Cuestión de confianza


Creo que tenía dieciocho o diecinueve años cuando dí una respuesta que me cambió la vida. Lo recuerdo perfectamente: fue un sí. Si algo he aprendido en todos estos años es precisamente eso: que un sí tiene más poder para cambiar las cosas que un no. Un no tienen esa forma de dejarte como estás o, como mucho, de terminar algo. Pero, aunque una cosa acabe, nada nuevo empieza sin un sí. Así que, al final, resulta que tienes mucho más que ganar con una respuesta afirmativa que con una negativa, aunque dé mucho más miedo.

La pregunta era un viaje. Una buena amiga me propuso probar algo diferente. Una locura que acepté con miedo pero con ganas. Una locura que cambió mi forma de entender la vida.

Vivimos en una sociedad desconfiada por naturaleza. Basta encender la televisión para comprobar que el ser humano puede ser realmente perverso. Todo el mundo conoce una historia de alguien a quien engañaron, a quien mintieron, a quien estafaron... ¿Cómo confíar entonces en nuestros semejantes? Recuerdo que cuando se me planteó aquel viaje pensé en esto mismo. ¿Cómo iba a quedarme en casa de un desconocido? ¿Y si nos hacía algo? Luego me paré a pensar. Para esa persona yo también sería una desconocida. De hecho, casi todas las personas que había en mi vida habían sido desconocidas para mí hasta justo un segundo antes de conocernos. ¿Por qué desconocido tenía que implicar necesariamente malo? Yo no era mala persona, ¿por qué presuponía que un desconocido tenía que serlo? Era bastante injusto.

El resultado de aquella experiencia fue altamente satisfactorio. Tanto que, años más tarde, yo pasé a estar al otro lado de la misma. Me convertí en la desconocida que abre sus puertas a un extraño. Y entendí que, más que una forma de viajar, aquello era un ejercicio de confianza.

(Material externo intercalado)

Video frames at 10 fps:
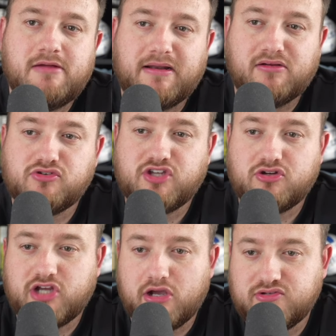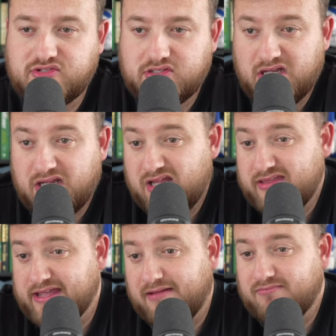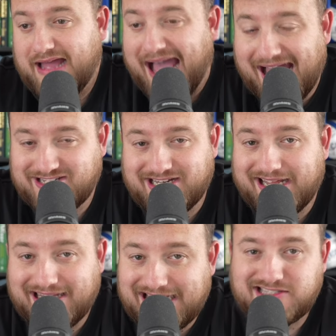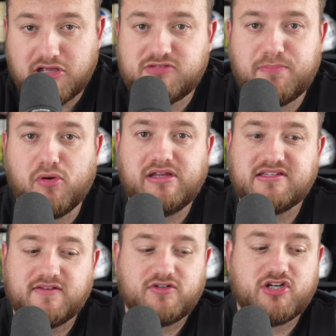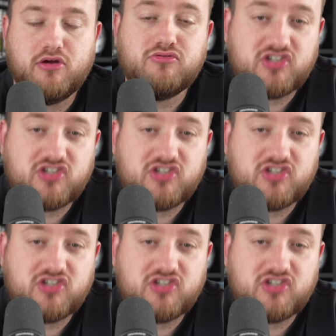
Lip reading: But it also shows that actually at least those points have shown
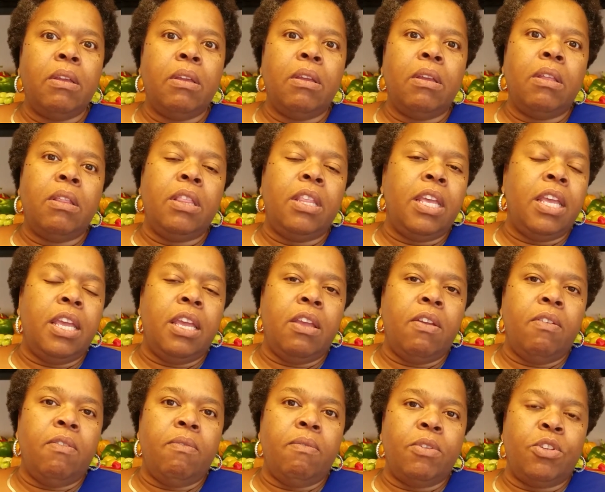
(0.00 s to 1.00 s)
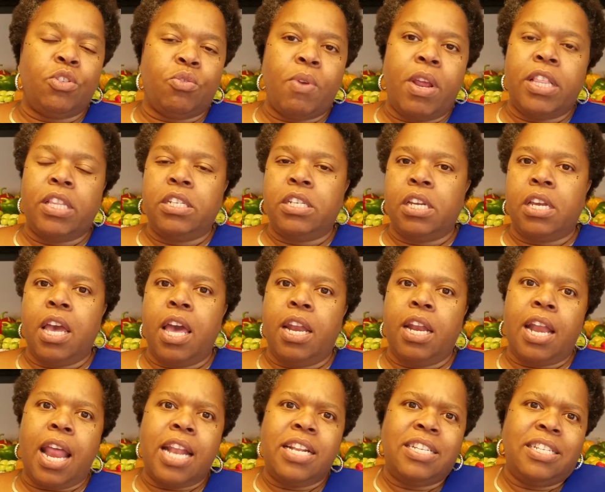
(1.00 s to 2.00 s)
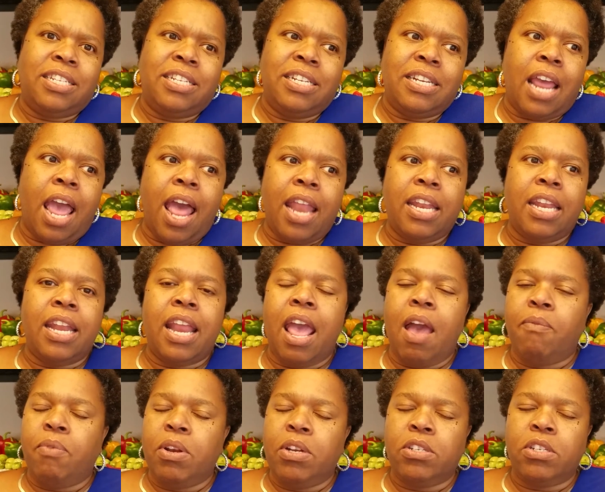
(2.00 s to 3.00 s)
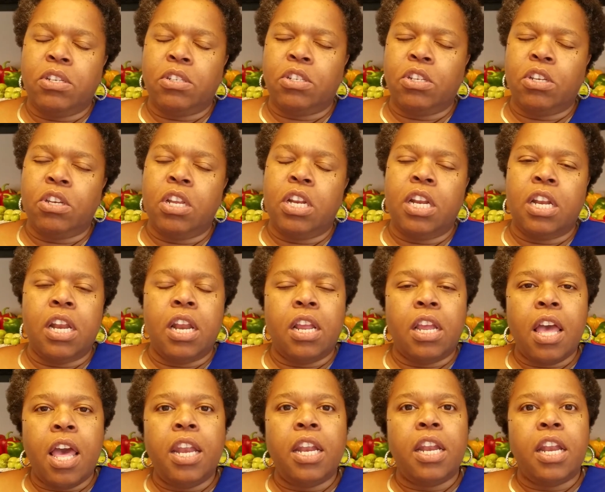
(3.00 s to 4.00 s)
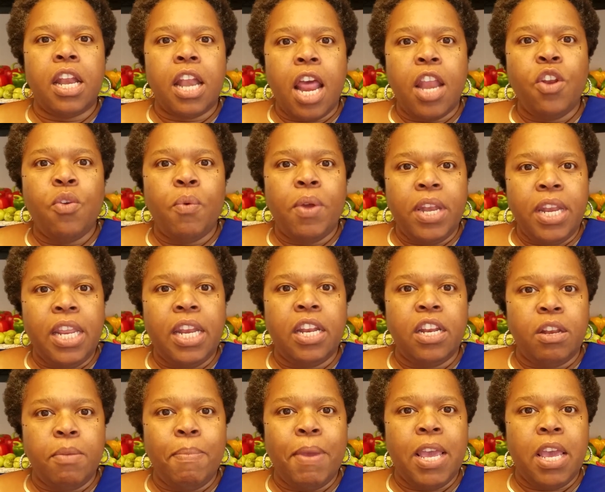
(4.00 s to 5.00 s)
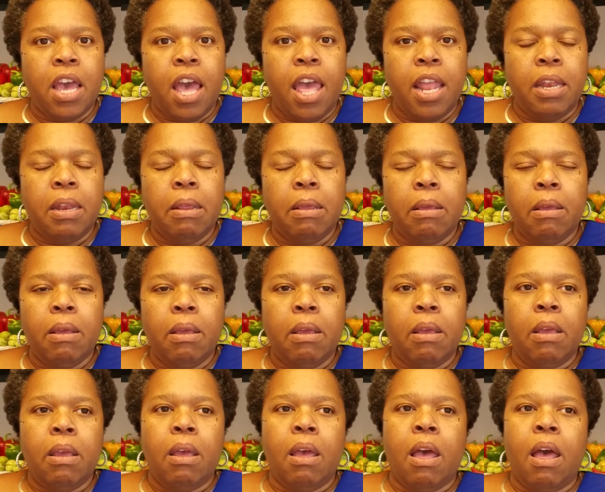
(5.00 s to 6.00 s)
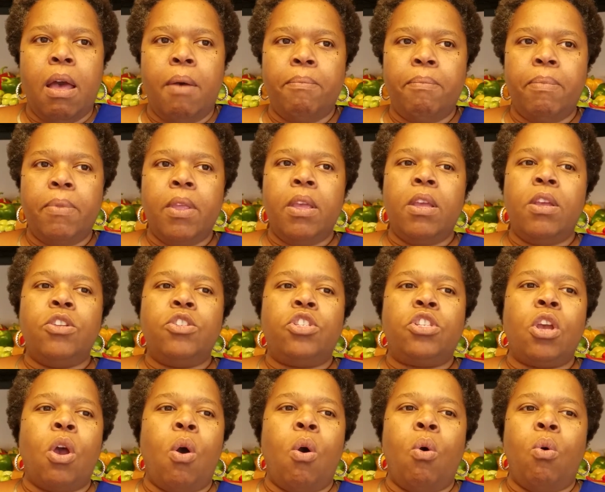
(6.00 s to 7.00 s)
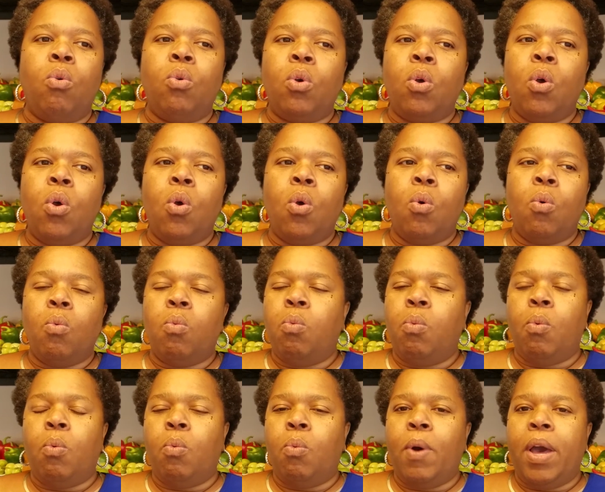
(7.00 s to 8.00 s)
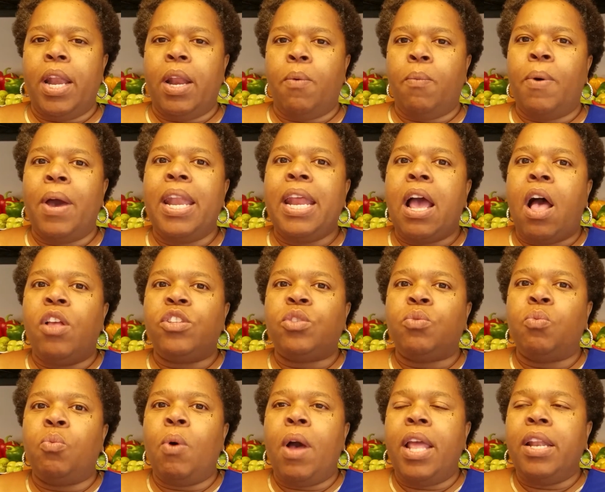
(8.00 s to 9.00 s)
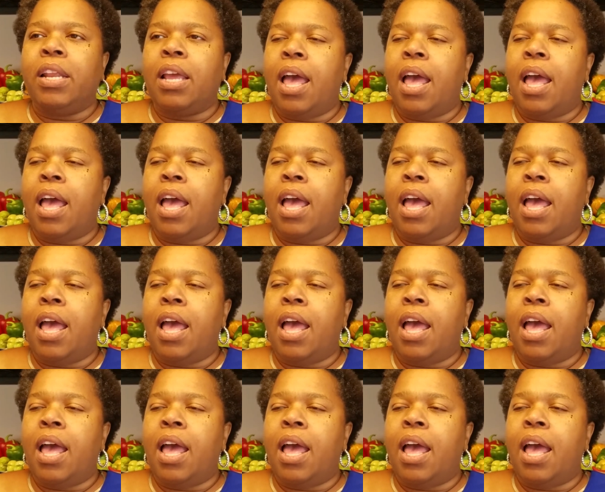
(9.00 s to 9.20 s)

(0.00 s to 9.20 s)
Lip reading: the strength to cut it. I didn't have what it took to cut it, and I knew it needed to be cut. So what else? What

Confíar en un desconocido no es sencillo. Se juntan tu miedo y el suyo, creando una barrera difícilmente salvable. Hace falta predisposición y ganas por ambas partes para que funcione. Es necesario perder ese miedo y atreverse. Luego ya es cuestión de probabilidades. Puede que te salga mal, pero también es posible que aciertes. La única certeza es que si nunca te atreves, jamás sabrás si podrías haber ganado.

A lo largo de los años me he encontrado con muchas y muy variadas opiniones respecto a esto. Está quien se entusiasma al escucharlo y me pide más información al respecto y, por supuesto, está quien se horroriza y me dice que estoy loca. Sin embargo, a mi nunca me ha importado. Es algo que aplico no sólo a la hora de viajar, sino en mi día a día. A veces se me olvida, pero no suelo tardar demasiado en recordarlo. Al final el balance siempre es positivo. Si no sumo un amigo, sumo una experiencia. Y eso siempre es positivo.

La confianza sin expectativas suele funcionar. La gente que más me ha decepcionado a lo largo de mi vida ha sido aquella de la que esperaba algo que no se ha cumplido. Lo maravilloso de no esperar nada de alguien es que suele sorprenderte para bien con relativa facilidad. Y, lamentablemente, de quien conocemos solemos esperar siempre algo, precisamente por eso, porque creemos conocerles.Pero decepcionarse no es malo, al contrario. De las decepciones aprendemos también qué podemos esperar de alguien y qué no. Las decepciones nos ayudan a conocer a las personas y, a veces, nos ayudan a entender que no podemos mantenerlas en nuestra vida.

Decía Hobbes aquello de de "El hombre es un lobo para el hombre". Yo pienso que, quien se siente lobo, verá lobos en cualquiera que se acerque. Tendemos a reflejar nuestras emociones. Si tenemos miedo y desconfianza, proyectarémos ese mismo sentimiento en los demás. Y eso será lo que recibiremos como respuesta. Somos espejos. Y, aunque como en todo habrá excepciones, la pregunta no deja de ser: ¿cuánto bueno estás dispuesto a perderte por miedo a lo malo? Eso es al final lo que lo resume todo.